Position: Postdoctoral Research Scientist
Rising Stars year of participation: 2024
Bio

Sarah is a postdoctoral research scientist at MIT CSAIL working on automated interpretability. Her research develops scalable tools for understanding artificial neural networks, to make AI systems more transparent, reliable, and equitable, and to provide steerable controls for systems that shape human experience. She has a PhD in Brain and Cognitive Sciences from MIT, where she was an NSF Fellow and worked with Josh Tenenbaum and Antonio Torralba.

Areas of Research
  • Artificial Intelligence
Using AI Systems to Understand AI Systems

I develop AI-backed interpretability techniques that improve as models themselves improve, scaling and simplifying the process of explaining neural networks. These techniques are among the first to approach interpretability by using AI systems to automate scientific experimentation on other such systems, surfacing insights enabling downstream model auditing and editing. Currently, answering a new question about a model requires an enormous amount of effort by experts. Researchers must formalize their question, formulate hypotheses, design datasets on which to evaluate model behavior, then use these datasets to refine and validate hypotheses. Consequently, intensive explanatory auditing is beyond the reach of most model users and providers, and applications of interpretability are bottlenecked by the need for human labor.
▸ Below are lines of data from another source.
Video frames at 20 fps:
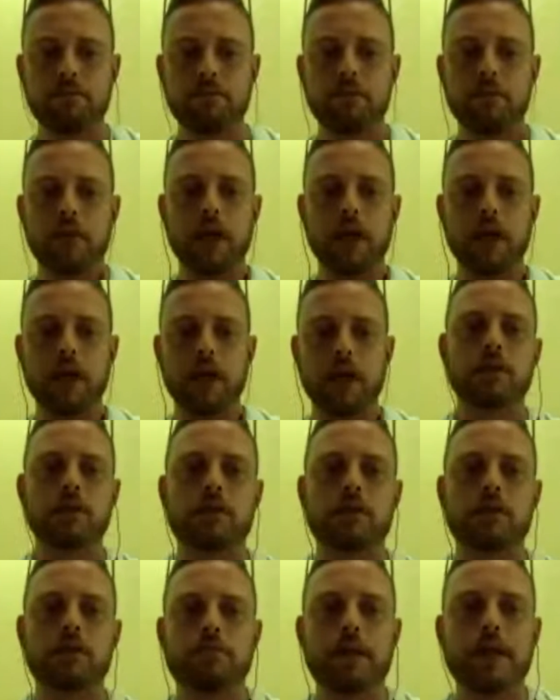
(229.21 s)
And
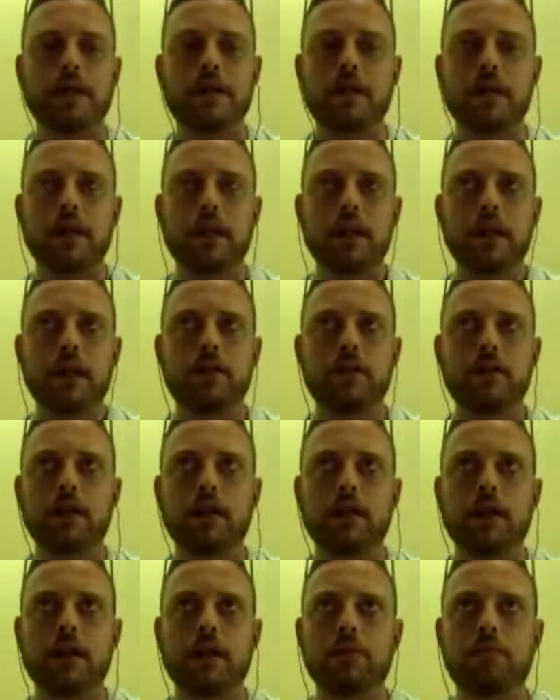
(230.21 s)
basically to
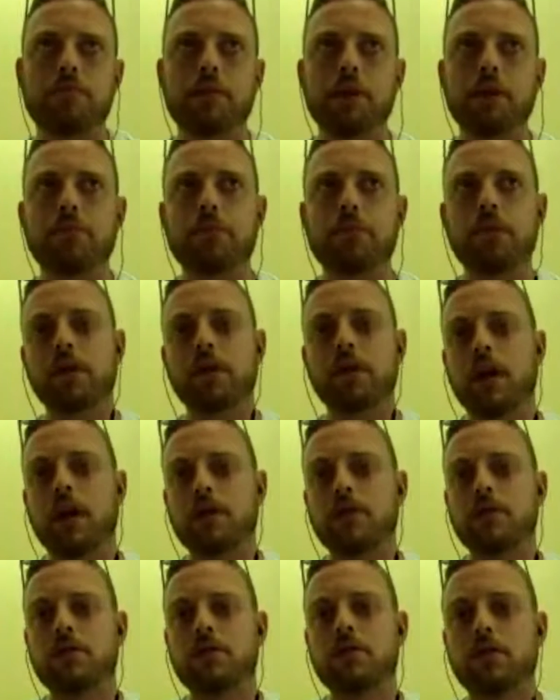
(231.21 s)
get people in the
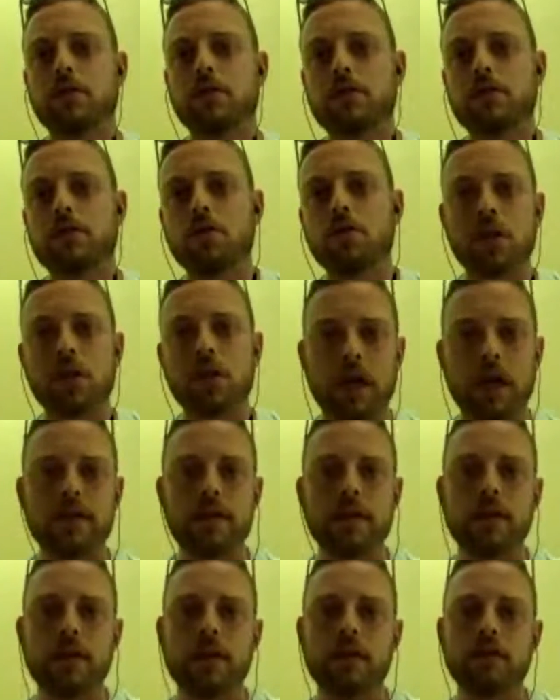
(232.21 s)
hostel
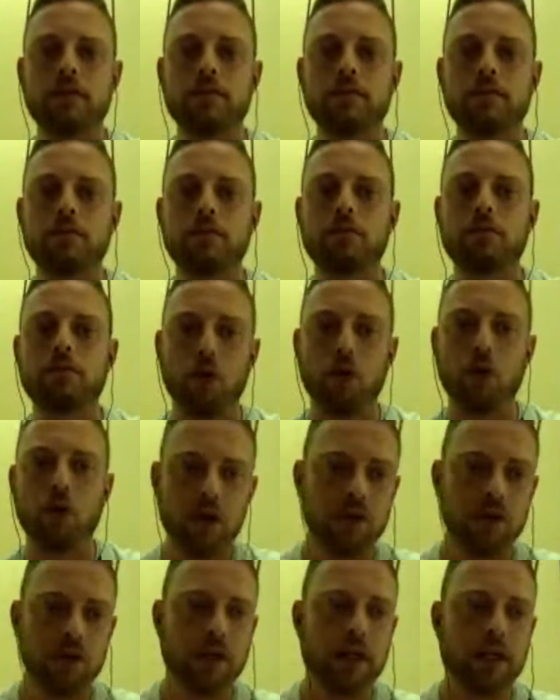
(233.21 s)
socializing more,
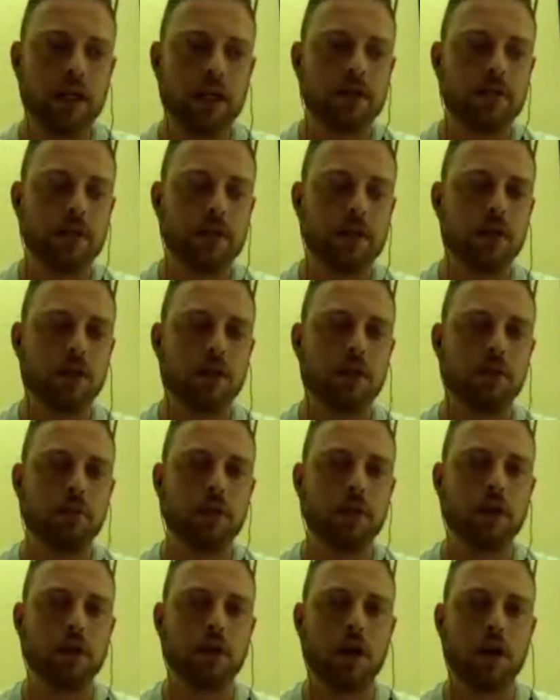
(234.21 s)
especially in bigger
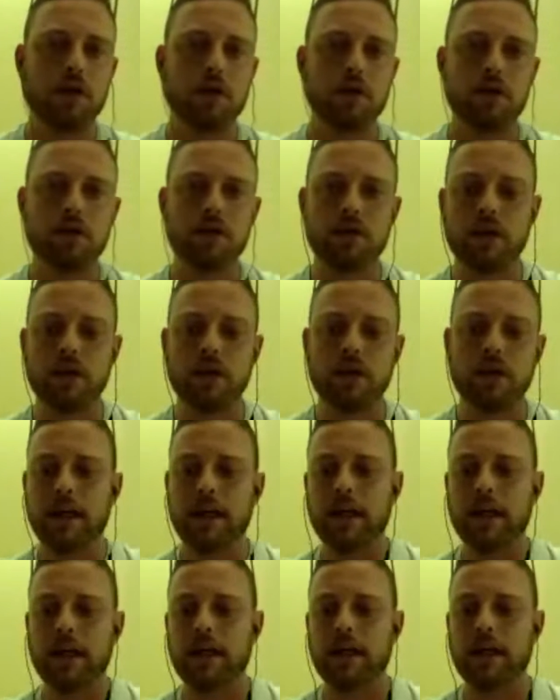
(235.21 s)
hostels,
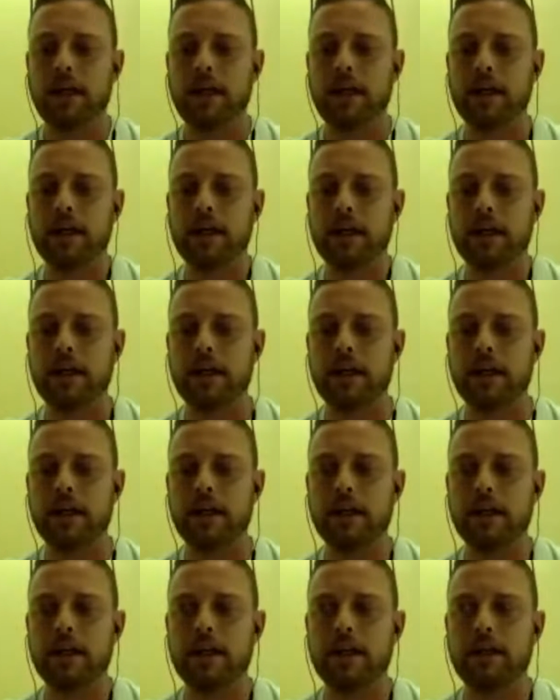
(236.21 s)

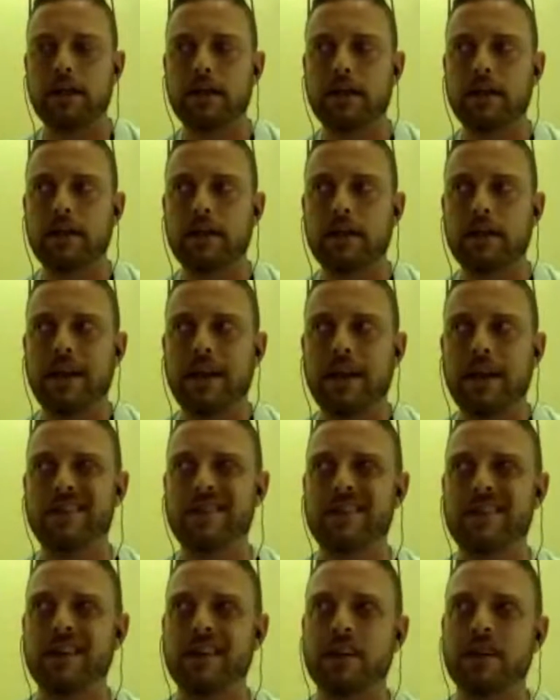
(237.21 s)
and to get
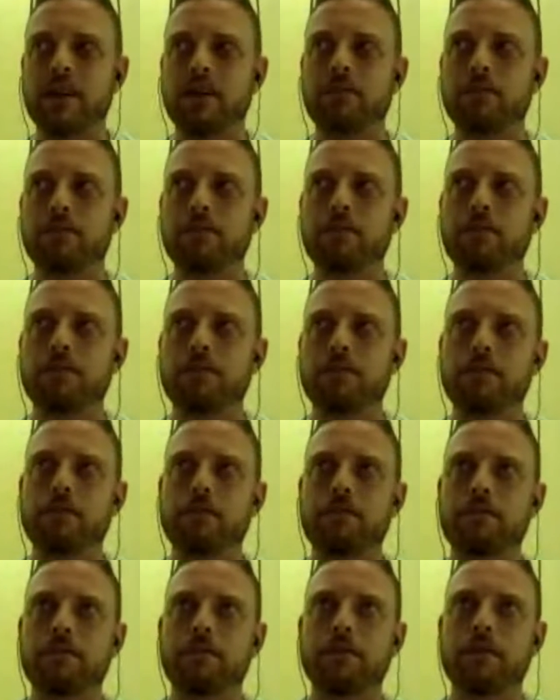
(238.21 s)
them
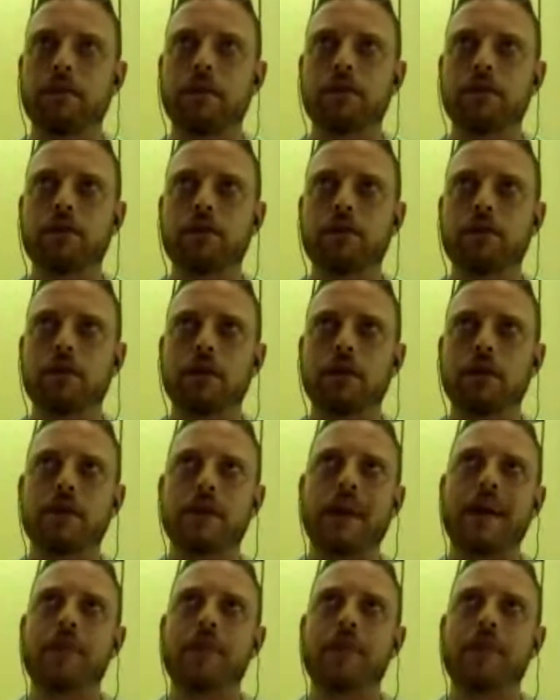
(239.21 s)
to have theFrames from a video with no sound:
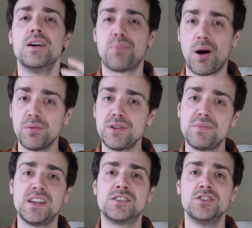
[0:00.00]
probably
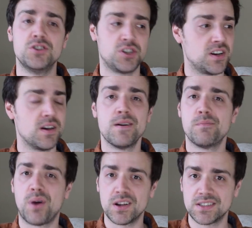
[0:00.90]
means you should
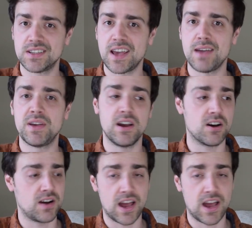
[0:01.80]
pause the tape here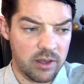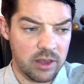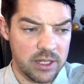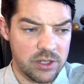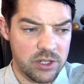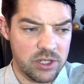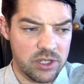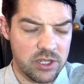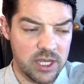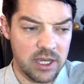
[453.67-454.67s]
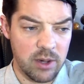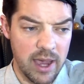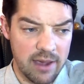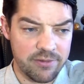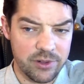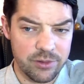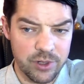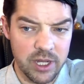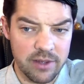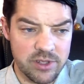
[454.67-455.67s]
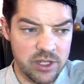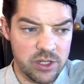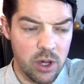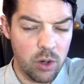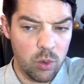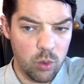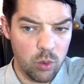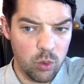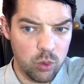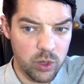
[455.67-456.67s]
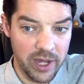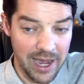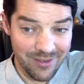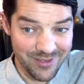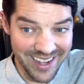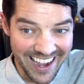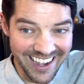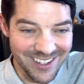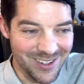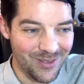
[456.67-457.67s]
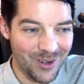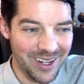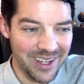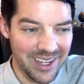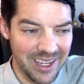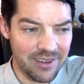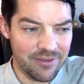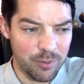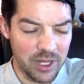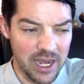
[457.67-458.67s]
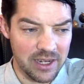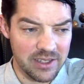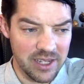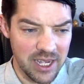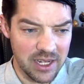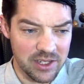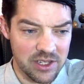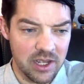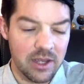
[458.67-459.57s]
Let's just see, after rook f6, we have to ask, what if black takes?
How can we usefully automate and scale model interpretation? My research combines the scalability of automated techniques with the flexibility of human experimentation. I introduced Automated Interpretability Agents that, given a question about a model of interest, design and perform experiments on the model to answer the question. This paradigm encompasses both behavioral testing (as commonly applied in fairness and safety applications) and more basic, mechanistic research questions. AIAs are built from language models equipped with tools, and compose interpretability subroutines into Python programs. They operationalize hypotheses about models as code, and update those hypotheses after observing model behavior on inputs for which they make different predictions. This approach enables interpretability agents to generate different types of data on the fly to answer different user queries, which range from identifying critical features underlying a particular model decision, describing the role of an individual unit or group of units inside the model, or identifying model vulnerabilities.